Internal BBC documents, seen by The Guardian, reveal that BBC director general Mark Thompson wants to "release 20% (£89m) in overall savings between 2013/14 and 2016/17" under the Delivering Quality First initiative.
A variety of different proposals are under consideration to reduce the BBC News channel's £46m-a-year budget, including the idea of "offering a slimmed-down channel focusing on developing news and headlines". The document also indicates that the rolling news channel should improve its reputation for delivering breaking news stories.
Another proposal on the table involves making the BBC Parliament channel "more cost effective and accessible", while also generating more revenue from selling BBC News output to overseas broadcasters.

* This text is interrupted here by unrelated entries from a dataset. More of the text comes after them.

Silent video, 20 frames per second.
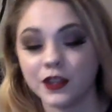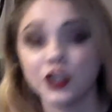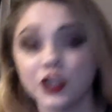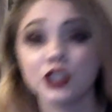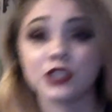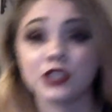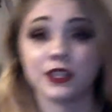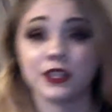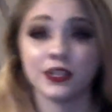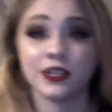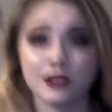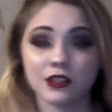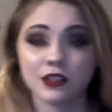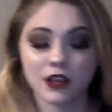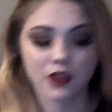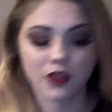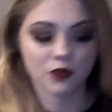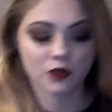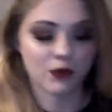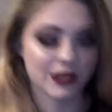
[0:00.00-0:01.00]
So here's
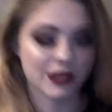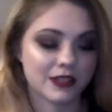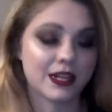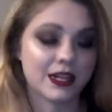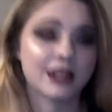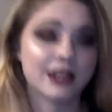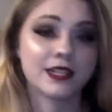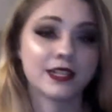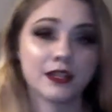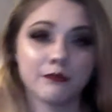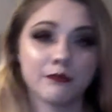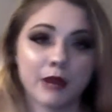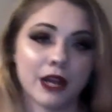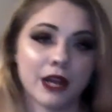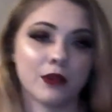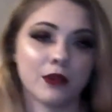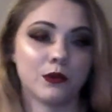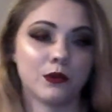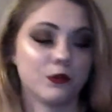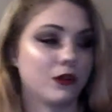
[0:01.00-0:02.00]
another one sent in
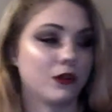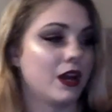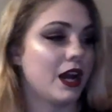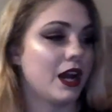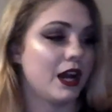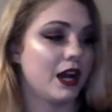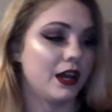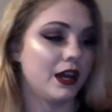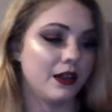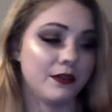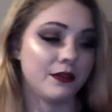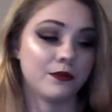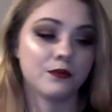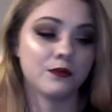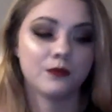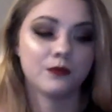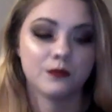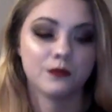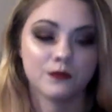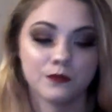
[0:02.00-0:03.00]
by
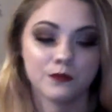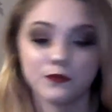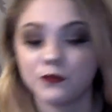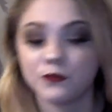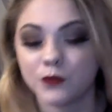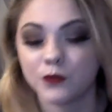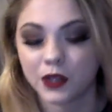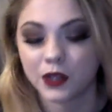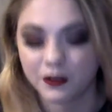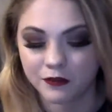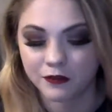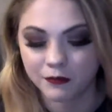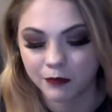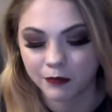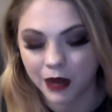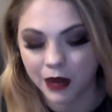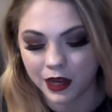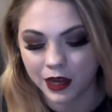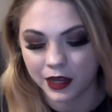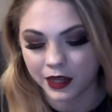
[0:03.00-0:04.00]
one of
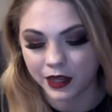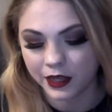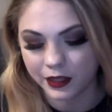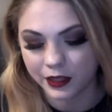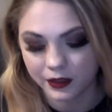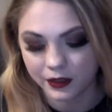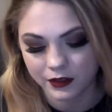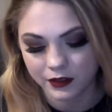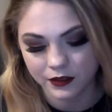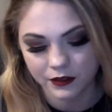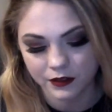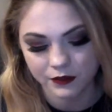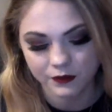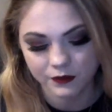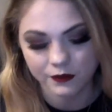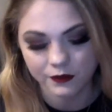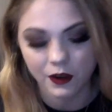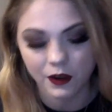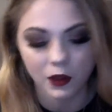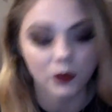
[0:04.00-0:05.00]
my
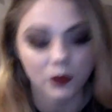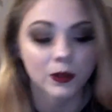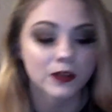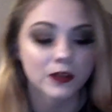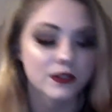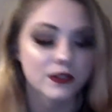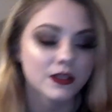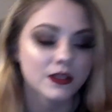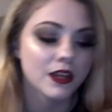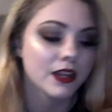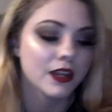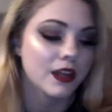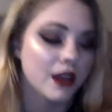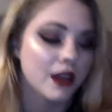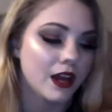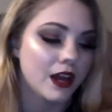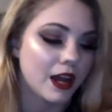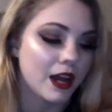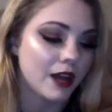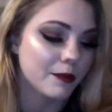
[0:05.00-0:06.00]
followers.
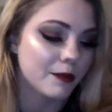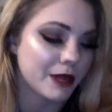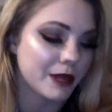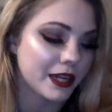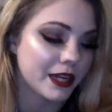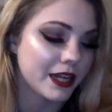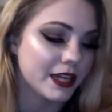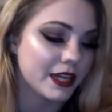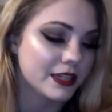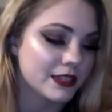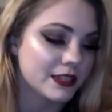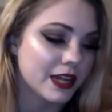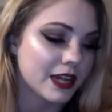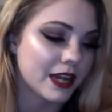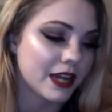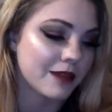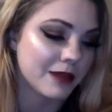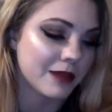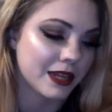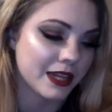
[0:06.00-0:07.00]
And his
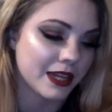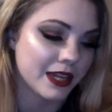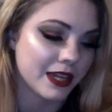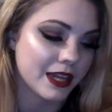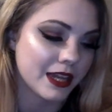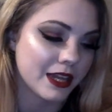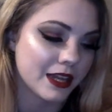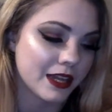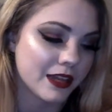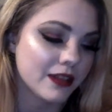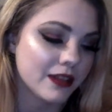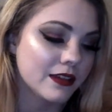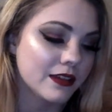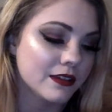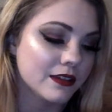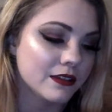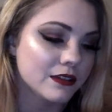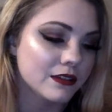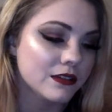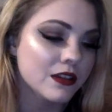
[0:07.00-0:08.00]
name
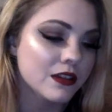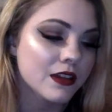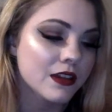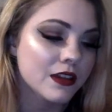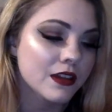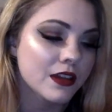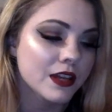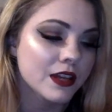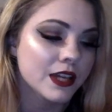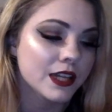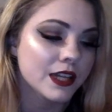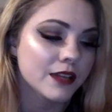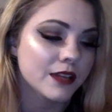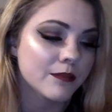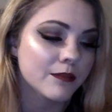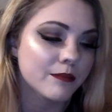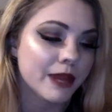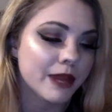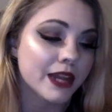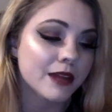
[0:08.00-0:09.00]
is
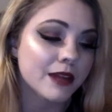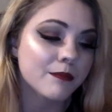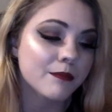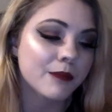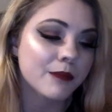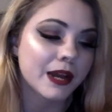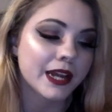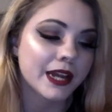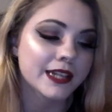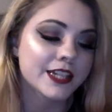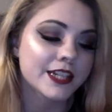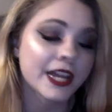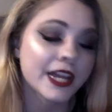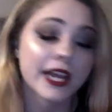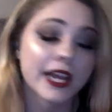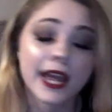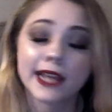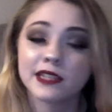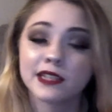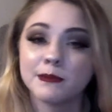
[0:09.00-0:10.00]
Makeup by
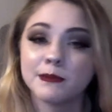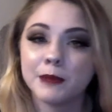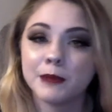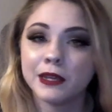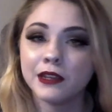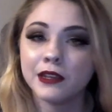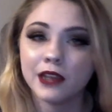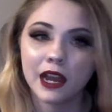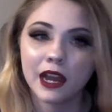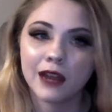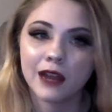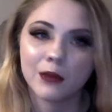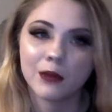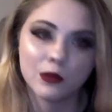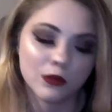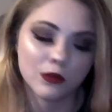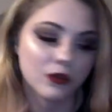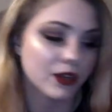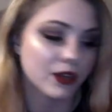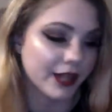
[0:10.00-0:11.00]
JXB. I
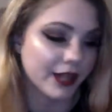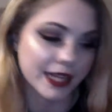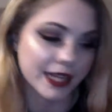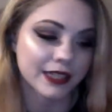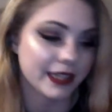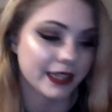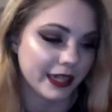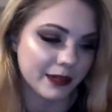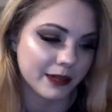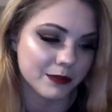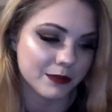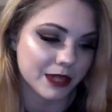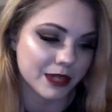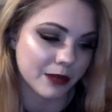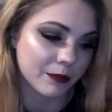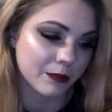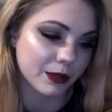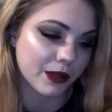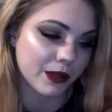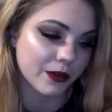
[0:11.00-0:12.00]
will, again, link him
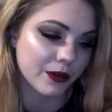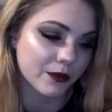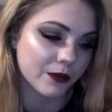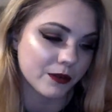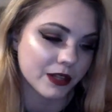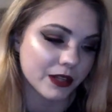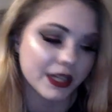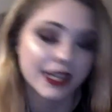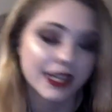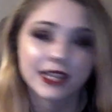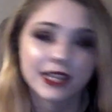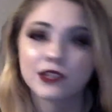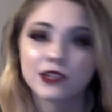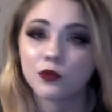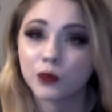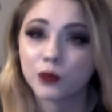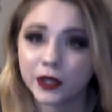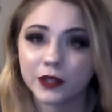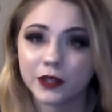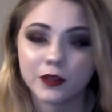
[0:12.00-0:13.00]
down below. It's a
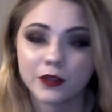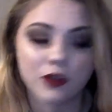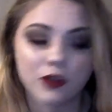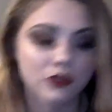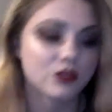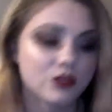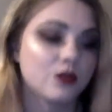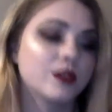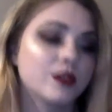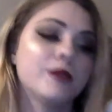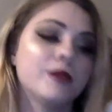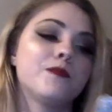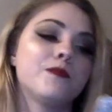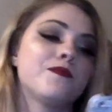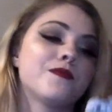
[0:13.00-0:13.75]
really long story.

However, a BBC News spokeswoman said that "no decisions" have been made in the DQF process, and any proposals would have to be first approved by the BBC Trust.
Both the BBC News and BBC Parliament channels will be reviewed by the Trust this year, including a public consultation on their "quality, distinctiveness and value for money".
The BBC is targeting the 20% budget savings following the six-year freeze to its licence fee funding agreed with the government last October, along with new funding responsibilities such as BBC World Service.
Last month, it emerged that a cost-cutting proposal put forward by BBC staff suggested axing overnight programmes on BBC One and BBC Two, while another mooted replacing BBC Two's daytime shows with output from the BBC News channel.
Final proposals agreed under the DQF process are due to be put before the BBC Trust in the summer.